*Excerpts from a dataset:*

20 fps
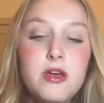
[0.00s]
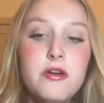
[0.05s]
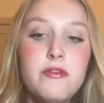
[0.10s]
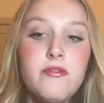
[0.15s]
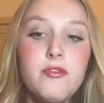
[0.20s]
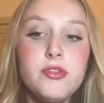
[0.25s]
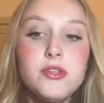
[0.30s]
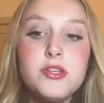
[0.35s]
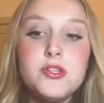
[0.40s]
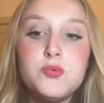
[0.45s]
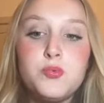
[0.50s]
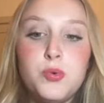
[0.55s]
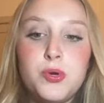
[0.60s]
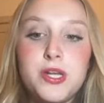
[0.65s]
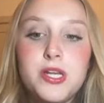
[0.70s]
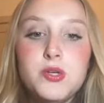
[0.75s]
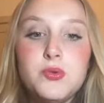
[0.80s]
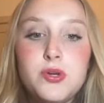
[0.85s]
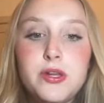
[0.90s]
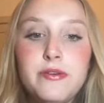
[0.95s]
For the
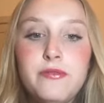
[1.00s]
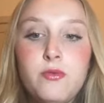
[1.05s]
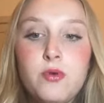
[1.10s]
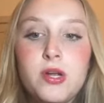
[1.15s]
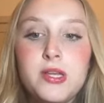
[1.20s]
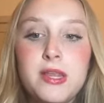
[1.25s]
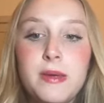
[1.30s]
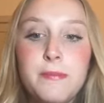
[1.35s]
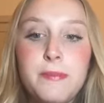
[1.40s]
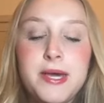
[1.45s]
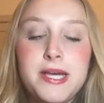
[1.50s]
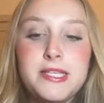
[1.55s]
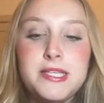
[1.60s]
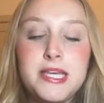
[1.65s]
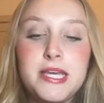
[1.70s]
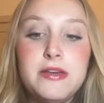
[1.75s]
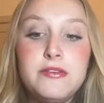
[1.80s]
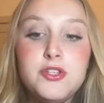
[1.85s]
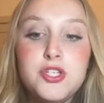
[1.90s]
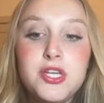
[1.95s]
2024 Olympics,
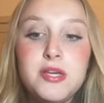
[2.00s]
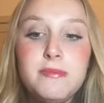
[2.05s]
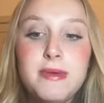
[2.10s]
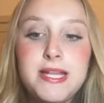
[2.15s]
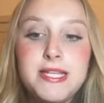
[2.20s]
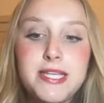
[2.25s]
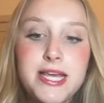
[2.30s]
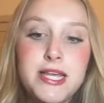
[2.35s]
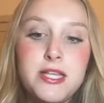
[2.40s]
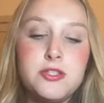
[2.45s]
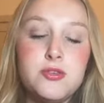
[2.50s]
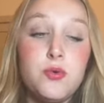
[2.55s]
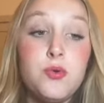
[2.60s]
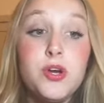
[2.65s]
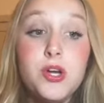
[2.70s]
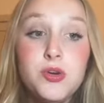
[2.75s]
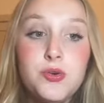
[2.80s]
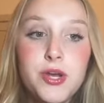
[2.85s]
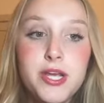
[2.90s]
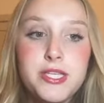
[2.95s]
if she maintains or
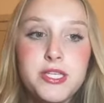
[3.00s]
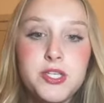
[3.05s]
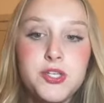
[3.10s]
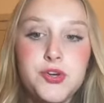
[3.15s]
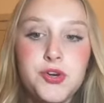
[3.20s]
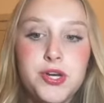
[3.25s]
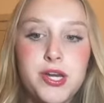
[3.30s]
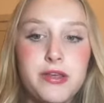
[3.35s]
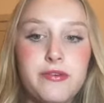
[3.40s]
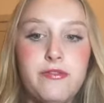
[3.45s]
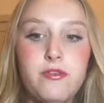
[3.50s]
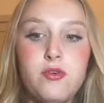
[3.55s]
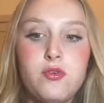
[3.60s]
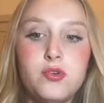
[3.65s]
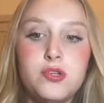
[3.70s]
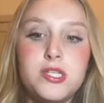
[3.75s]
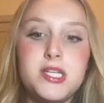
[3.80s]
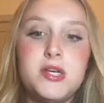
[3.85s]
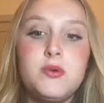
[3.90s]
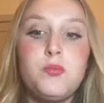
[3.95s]
increases her
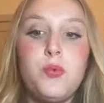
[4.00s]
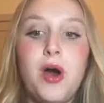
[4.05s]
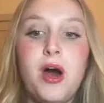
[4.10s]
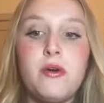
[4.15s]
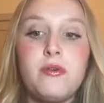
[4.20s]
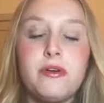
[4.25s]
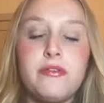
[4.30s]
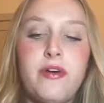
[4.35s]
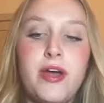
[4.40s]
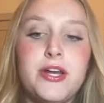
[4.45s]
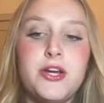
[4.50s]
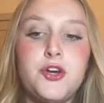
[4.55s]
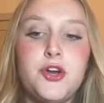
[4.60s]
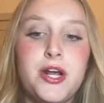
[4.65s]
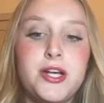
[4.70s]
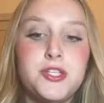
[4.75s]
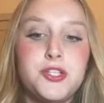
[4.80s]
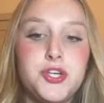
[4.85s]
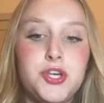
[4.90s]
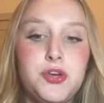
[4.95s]
difficulty while refining her
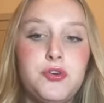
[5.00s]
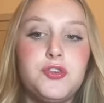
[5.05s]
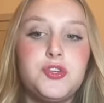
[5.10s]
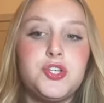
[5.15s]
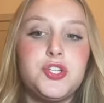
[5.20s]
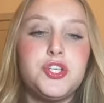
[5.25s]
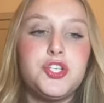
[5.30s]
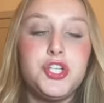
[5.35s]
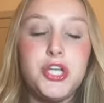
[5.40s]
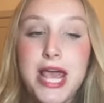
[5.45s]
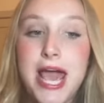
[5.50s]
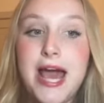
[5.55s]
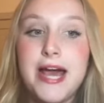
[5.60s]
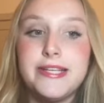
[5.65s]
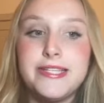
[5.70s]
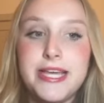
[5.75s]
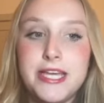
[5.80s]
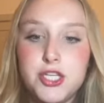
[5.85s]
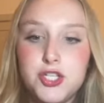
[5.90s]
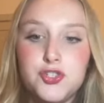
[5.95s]
execution, she
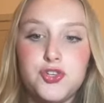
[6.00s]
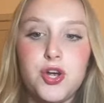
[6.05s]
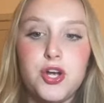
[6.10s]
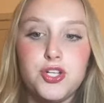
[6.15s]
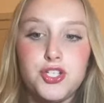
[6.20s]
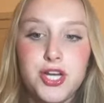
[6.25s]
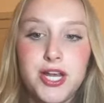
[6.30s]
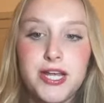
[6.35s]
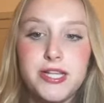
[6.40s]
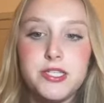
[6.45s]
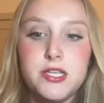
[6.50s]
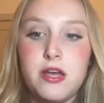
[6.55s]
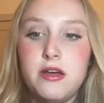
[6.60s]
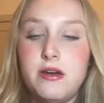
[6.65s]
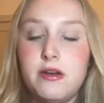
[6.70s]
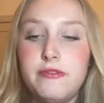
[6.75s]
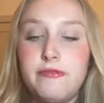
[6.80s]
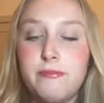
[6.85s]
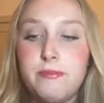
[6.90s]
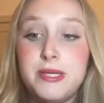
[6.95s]
has a strong chance
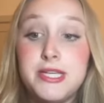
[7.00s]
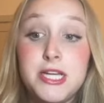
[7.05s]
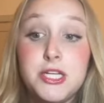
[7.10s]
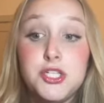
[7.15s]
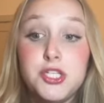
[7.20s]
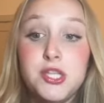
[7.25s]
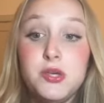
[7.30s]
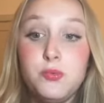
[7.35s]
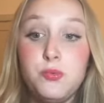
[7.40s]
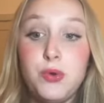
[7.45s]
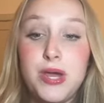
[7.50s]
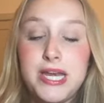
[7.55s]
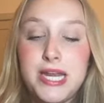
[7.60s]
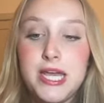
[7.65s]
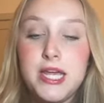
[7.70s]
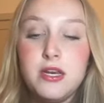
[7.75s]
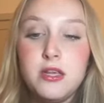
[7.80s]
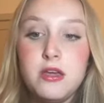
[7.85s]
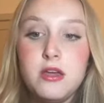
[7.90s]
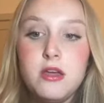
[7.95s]
of potentially
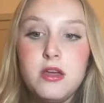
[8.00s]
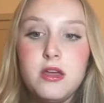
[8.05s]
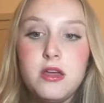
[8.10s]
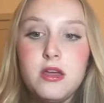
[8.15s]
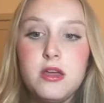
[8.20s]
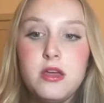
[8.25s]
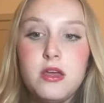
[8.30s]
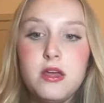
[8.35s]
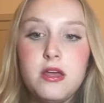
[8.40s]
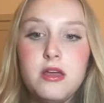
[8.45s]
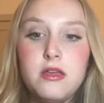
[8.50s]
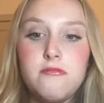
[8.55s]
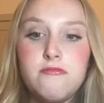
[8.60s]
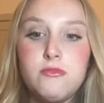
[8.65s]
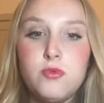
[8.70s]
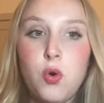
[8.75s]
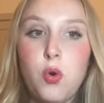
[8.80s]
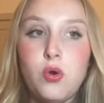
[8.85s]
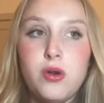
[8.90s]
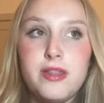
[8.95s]
winning
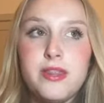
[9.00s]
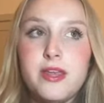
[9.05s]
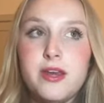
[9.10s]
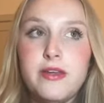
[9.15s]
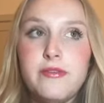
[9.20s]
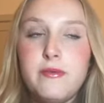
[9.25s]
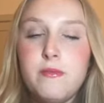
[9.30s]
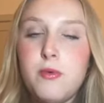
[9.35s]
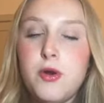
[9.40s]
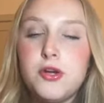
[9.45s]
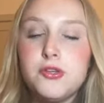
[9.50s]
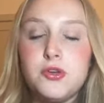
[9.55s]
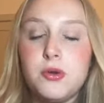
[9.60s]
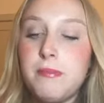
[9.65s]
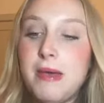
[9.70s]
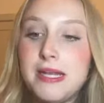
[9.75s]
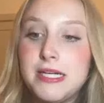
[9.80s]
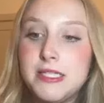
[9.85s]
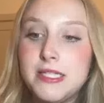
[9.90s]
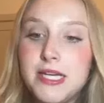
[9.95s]
gold on the uneven bars or
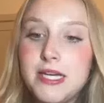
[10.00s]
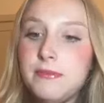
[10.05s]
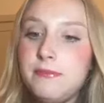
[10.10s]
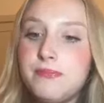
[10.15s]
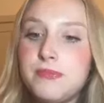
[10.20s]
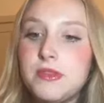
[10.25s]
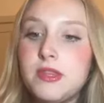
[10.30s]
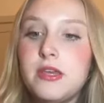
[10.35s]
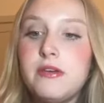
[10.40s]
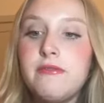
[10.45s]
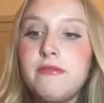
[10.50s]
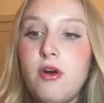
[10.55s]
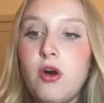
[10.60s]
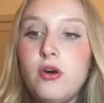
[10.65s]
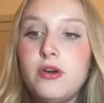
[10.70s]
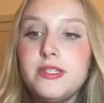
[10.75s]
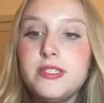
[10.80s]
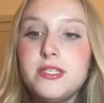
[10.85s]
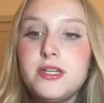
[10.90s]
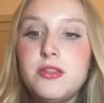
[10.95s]
medaling. The
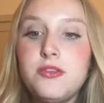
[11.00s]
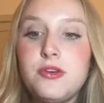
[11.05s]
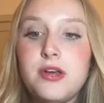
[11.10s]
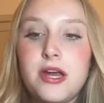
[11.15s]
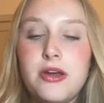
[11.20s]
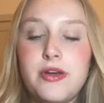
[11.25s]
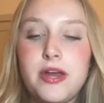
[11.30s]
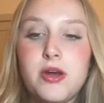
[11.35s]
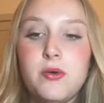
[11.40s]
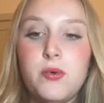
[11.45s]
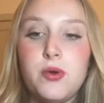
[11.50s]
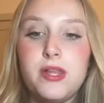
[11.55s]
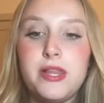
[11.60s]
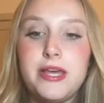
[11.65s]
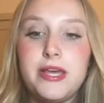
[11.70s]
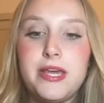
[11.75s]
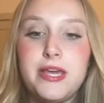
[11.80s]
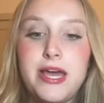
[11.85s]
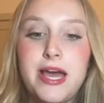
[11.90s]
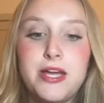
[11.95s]
vault is another area
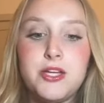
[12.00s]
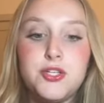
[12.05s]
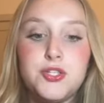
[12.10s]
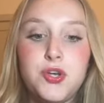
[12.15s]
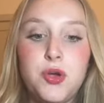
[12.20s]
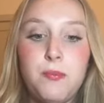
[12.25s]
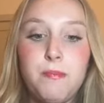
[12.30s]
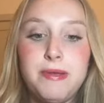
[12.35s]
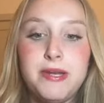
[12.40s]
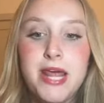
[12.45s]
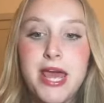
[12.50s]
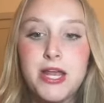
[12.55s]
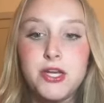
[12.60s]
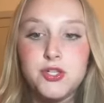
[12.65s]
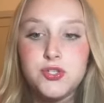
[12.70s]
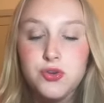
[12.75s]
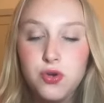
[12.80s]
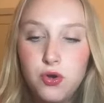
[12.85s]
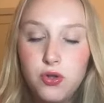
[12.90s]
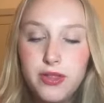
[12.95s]
really has shown
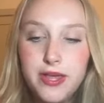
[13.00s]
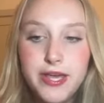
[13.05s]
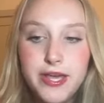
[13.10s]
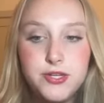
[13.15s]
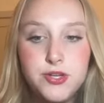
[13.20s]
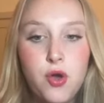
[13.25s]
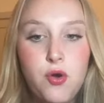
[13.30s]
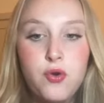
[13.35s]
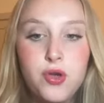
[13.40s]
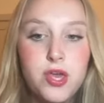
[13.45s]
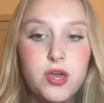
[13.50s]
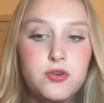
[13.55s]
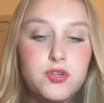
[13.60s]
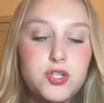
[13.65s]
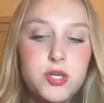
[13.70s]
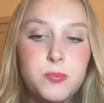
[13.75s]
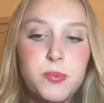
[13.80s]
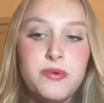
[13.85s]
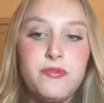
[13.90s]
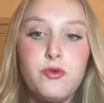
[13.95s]
potential. In Tokyo,
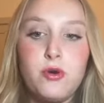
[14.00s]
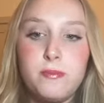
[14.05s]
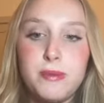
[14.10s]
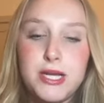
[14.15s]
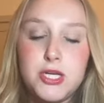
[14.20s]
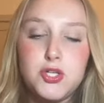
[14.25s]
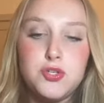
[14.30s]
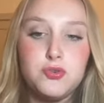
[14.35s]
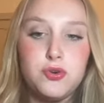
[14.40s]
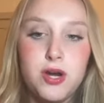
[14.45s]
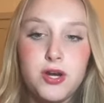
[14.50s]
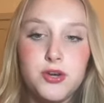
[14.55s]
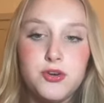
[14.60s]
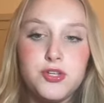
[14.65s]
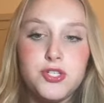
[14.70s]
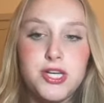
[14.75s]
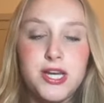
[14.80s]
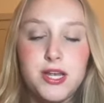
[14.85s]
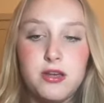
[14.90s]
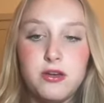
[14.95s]
she performed a strong
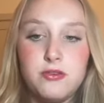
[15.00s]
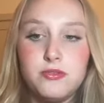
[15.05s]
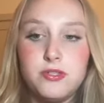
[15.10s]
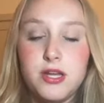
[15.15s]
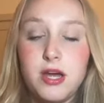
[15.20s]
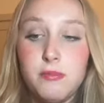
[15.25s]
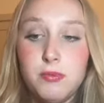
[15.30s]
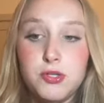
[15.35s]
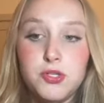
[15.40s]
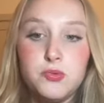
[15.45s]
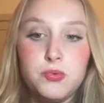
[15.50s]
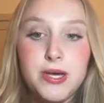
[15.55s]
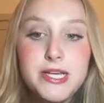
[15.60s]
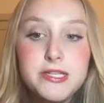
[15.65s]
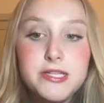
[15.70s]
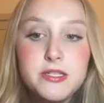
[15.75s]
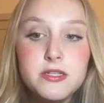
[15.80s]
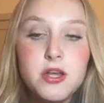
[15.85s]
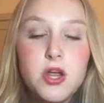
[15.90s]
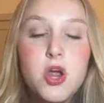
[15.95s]
Yurchenko double
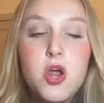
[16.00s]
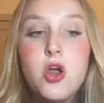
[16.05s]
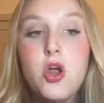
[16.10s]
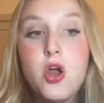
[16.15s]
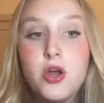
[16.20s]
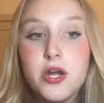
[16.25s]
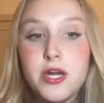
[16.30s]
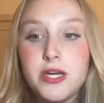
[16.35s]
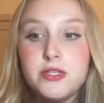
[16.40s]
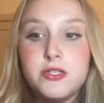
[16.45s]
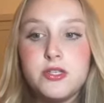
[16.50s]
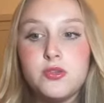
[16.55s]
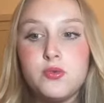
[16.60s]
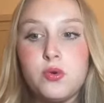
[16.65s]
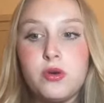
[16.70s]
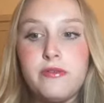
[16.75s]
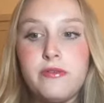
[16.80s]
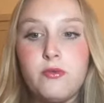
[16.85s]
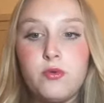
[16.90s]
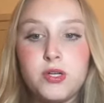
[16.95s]
twist, earning a
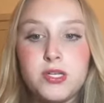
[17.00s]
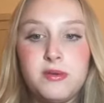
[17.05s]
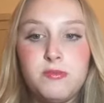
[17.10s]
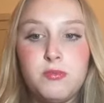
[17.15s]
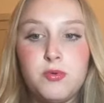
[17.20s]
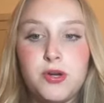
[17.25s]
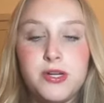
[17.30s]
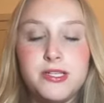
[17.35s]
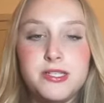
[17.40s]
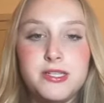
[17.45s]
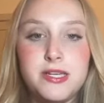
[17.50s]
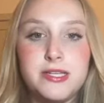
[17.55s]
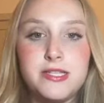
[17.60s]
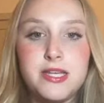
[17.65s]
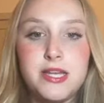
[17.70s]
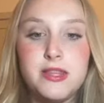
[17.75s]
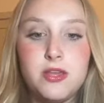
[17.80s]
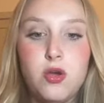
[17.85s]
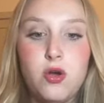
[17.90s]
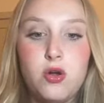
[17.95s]
score of 14.6
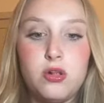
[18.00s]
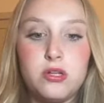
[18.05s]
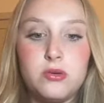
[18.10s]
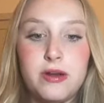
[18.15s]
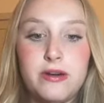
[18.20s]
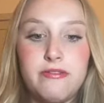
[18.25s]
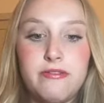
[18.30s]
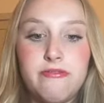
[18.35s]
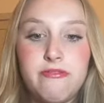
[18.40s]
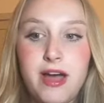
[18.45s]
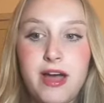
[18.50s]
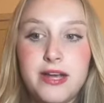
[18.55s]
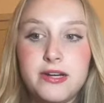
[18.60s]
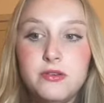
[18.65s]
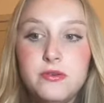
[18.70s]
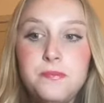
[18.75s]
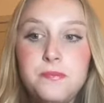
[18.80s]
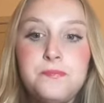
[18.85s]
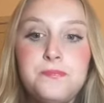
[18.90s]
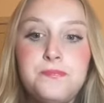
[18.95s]
in the all-around final.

*WHAT YOU ARE ASKED TO DO:* When copying the records above, please match them exactly but leave out all pictures.

*RESULT OF THE EXERCISE:*
20 fps
[0.00s]
[0.05s]
[0.10s]
[0.15s]
[0.20s]
[0.25s]
[0.30s]
[0.35s]
[0.40s]
[0.45s]
[0.50s]
[0.55s]
[0.60s]
[0.65s]
[0.70s]
[0.75s]
[0.80s]
[0.85s]
[0.90s]
[0.95s]
For the
[1.00s]
[1.05s]
[1.10s]
[1.15s]
[1.20s]
[1.25s]
[1.30s]
[1.35s]
[1.40s]
[1.45s]
[1.50s]
[1.55s]
[1.60s]
[1.65s]
[1.70s]
[1.75s]
[1.80s]
[1.85s]
[1.90s]
[1.95s]
2024 Olympics,
[2.00s]
[2.05s]
[2.10s]
[2.15s]
[2.20s]
[2.25s]
[2.30s]
[2.35s]
[2.40s]
[2.45s]
[2.50s]
[2.55s]
[2.60s]
[2.65s]
[2.70s]
[2.75s]
[2.80s]
[2.85s]
[2.90s]
[2.95s]
if she maintains or
[3.00s]
[3.05s]
[3.10s]
[3.15s]
[3.20s]
[3.25s]
[3.30s]
[3.35s]
[3.40s]
[3.45s]
[3.50s]
[3.55s]
[3.60s]
[3.65s]
[3.70s]
[3.75s]
[3.80s]
[3.85s]
[3.90s]
[3.95s]
increases her
[4.00s]
[4.05s]
[4.10s]
[4.15s]
[4.20s]
[4.25s]
[4.30s]
[4.35s]
[4.40s]
[4.45s]
[4.50s]
[4.55s]
[4.60s]
[4.65s]
[4.70s]
[4.75s]
[4.80s]
[4.85s]
[4.90s]
[4.95s]
difficulty while refining her
[5.00s]
[5.05s]
[5.10s]
[5.15s]
[5.20s]
[5.25s]
[5.30s]
[5.35s]
[5.40s]
[5.45s]
[5.50s]
[5.55s]
[5.60s]
[5.65s]
[5.70s]
[5.75s]
[5.80s]
[5.85s]
[5.90s]
[5.95s]
execution, she
[6.00s]
[6.05s]
[6.10s]
[6.15s]
[6.20s]
[6.25s]
[6.30s]
[6.35s]
[6.40s]
[6.45s]
[6.50s]
[6.55s]
[6.60s]
[6.65s]
[6.70s]
[6.75s]
[6.80s]
[6.85s]
[6.90s]
[6.95s]
has a strong chance
[7.00s]
[7.05s]
[7.10s]
[7.15s]
[7.20s]
[7.25s]
[7.30s]
[7.35s]
[7.40s]
[7.45s]
[7.50s]
[7.55s]
[7.60s]
[7.65s]
[7.70s]
[7.75s]
[7.80s]
[7.85s]
[7.90s]
[7.95s]
of potentially
[8.00s]
[8.05s]
[8.10s]
[8.15s]
[8.20s]
[8.25s]
[8.30s]
[8.35s]
[8.40s]
[8.45s]
[8.50s]
[8.55s]
[8.60s]
[8.65s]
[8.70s]
[8.75s]
[8.80s]
[8.85s]
[8.90s]
[8.95s]
winning
[9.00s]
[9.05s]
[9.10s]
[9.15s]
[9.20s]
[9.25s]
[9.30s]
[9.35s]
[9.40s]
[9.45s]
[9.50s]
[9.55s]
[9.60s]
[9.65s]
[9.70s]
[9.75s]
[9.80s]
[9.85s]
[9.90s]
[9.95s]
gold on the uneven bars or
[10.00s]
[10.05s]
[10.10s]
[10.15s]
[10.20s]
[10.25s]
[10.30s]
[10.35s]
[10.40s]
[10.45s]
[10.50s]
[10.55s]
[10.60s]
[10.65s]
[10.70s]
[10.75s]
[10.80s]
[10.85s]
[10.90s]
[10.95s]
medaling. The
[11.00s]
[11.05s]
[11.10s]
[11.15s]
[11.20s]
[11.25s]
[11.30s]
[11.35s]
[11.40s]
[11.45s]
[11.50s]
[11.55s]
[11.60s]
[11.65s]
[11.70s]
[11.75s]
[11.80s]
[11.85s]
[11.90s]
[11.95s]
vault is another area
[12.00s]
[12.05s]
[12.10s]
[12.15s]
[12.20s]
[12.25s]
[12.30s]
[12.35s]
[12.40s]
[12.45s]
[12.50s]
[12.55s]
[12.60s]
[12.65s]
[12.70s]
[12.75s]
[12.80s]
[12.85s]
[12.90s]
[12.95s]
really has shown
[13.00s]
[13.05s]
[13.10s]
[13.15s]
[13.20s]
[13.25s]
[13.30s]
[13.35s]
[13.40s]
[13.45s]
[13.50s]
[13.55s]
[13.60s]
[13.65s]
[13.70s]
[13.75s]
[13.80s]
[13.85s]
[13.90s]
[13.95s]
potential. In Tokyo,
[14.00s]
[14.05s]
[14.10s]
[14.15s]
[14.20s]
[14.25s]
[14.30s]
[14.35s]
[14.40s]
[14.45s]
[14.50s]
[14.55s]
[14.60s]
[14.65s]
[14.70s]
[14.75s]
[14.80s]
[14.85s]
[14.90s]
[14.95s]
she performed a strong
[15.00s]
[15.05s]
[15.10s]
[15.15s]
[15.20s]
[15.25s]
[15.30s]
[15.35s]
[15.40s]
[15.45s]
[15.50s]
[15.55s]
[15.60s]
[15.65s]
[15.70s]
[15.75s]
[15.80s]
[15.85s]
[15.90s]
[15.95s]
Yurchenko double
[16.00s]
[16.05s]
[16.10s]
[16.15s]
[16.20s]
[16.25s]
[16.30s]
[16.35s]
[16.40s]
[16.45s]
[16.50s]
[16.55s]
[16.60s]
[16.65s]
[16.70s]
[16.75s]
[16.80s]
[16.85s]
[16.90s]
[16.95s]
twist, earning a
[17.00s]
[17.05s]
[17.10s]
[17.15s]
[17.20s]
[17.25s]
[17.30s]
[17.35s]
[17.40s]
[17.45s]
[17.50s]
[17.55s]
[17.60s]
[17.65s]
[17.70s]
[17.75s]
[17.80s]
[17.85s]
[17.90s]
[17.95s]
score of 14.6
[18.00s]
[18.05s]
[18.10s]
[18.15s]
[18.20s]
[18.25s]
[18.30s]
[18.35s]
[18.40s]
[18.45s]
[18.50s]
[18.55s]
[18.60s]
[18.65s]
[18.70s]
[18.75s]
[18.80s]
[18.85s]
[18.90s]
[18.95s]
in the all-around final.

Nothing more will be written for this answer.